### Exercise instructions
For this exercise, retype all the data exactly and exclude every image.

◆ ◆ ◆ ◆ ◆ ◆ ◆

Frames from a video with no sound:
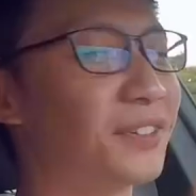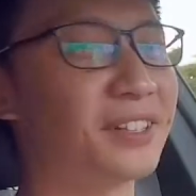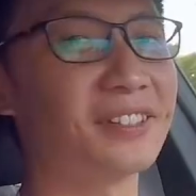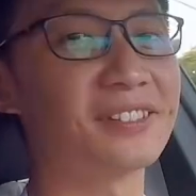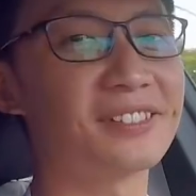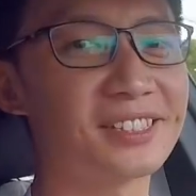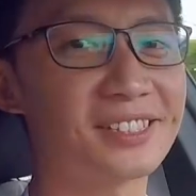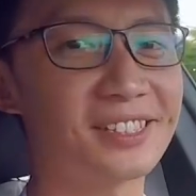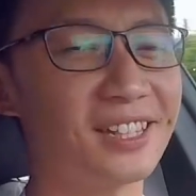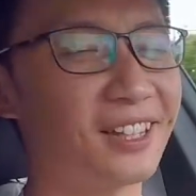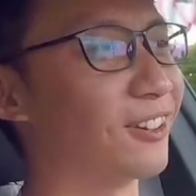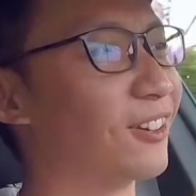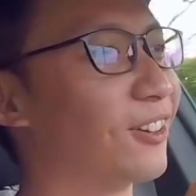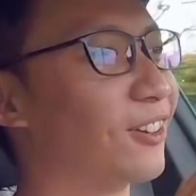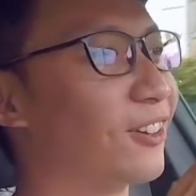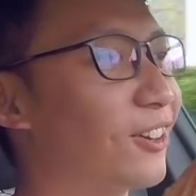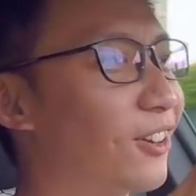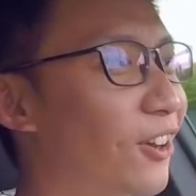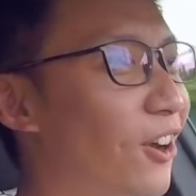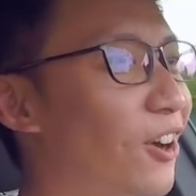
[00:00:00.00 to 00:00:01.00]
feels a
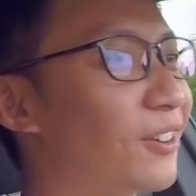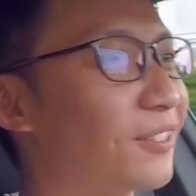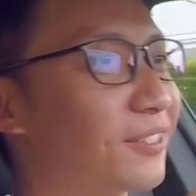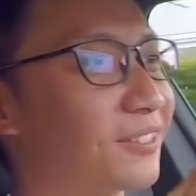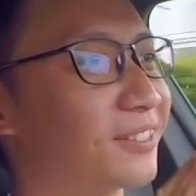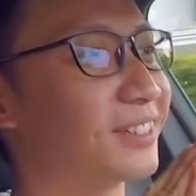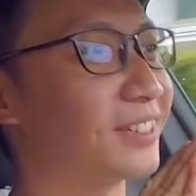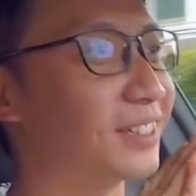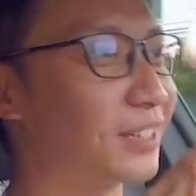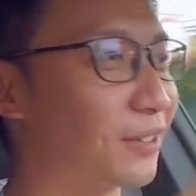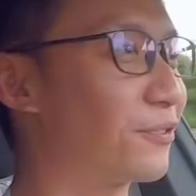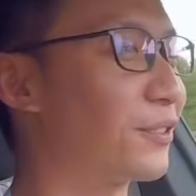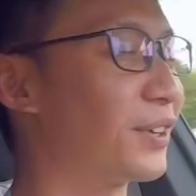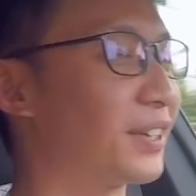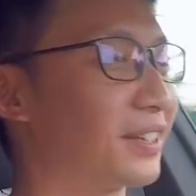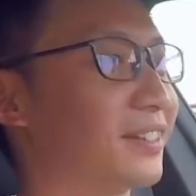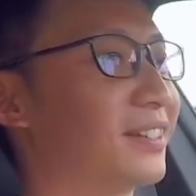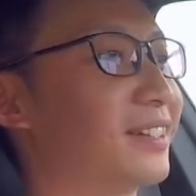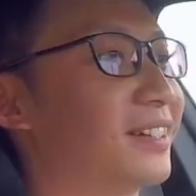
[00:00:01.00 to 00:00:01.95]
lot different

◆ ◆ ◆ ◆ ◆ ◆ ◆

### Written solution
Frames from a video with no sound:
[00:00:00.00 to 00:00:01.00]
feels a
[00:00:01.00 to 00:00:01.95]
lot different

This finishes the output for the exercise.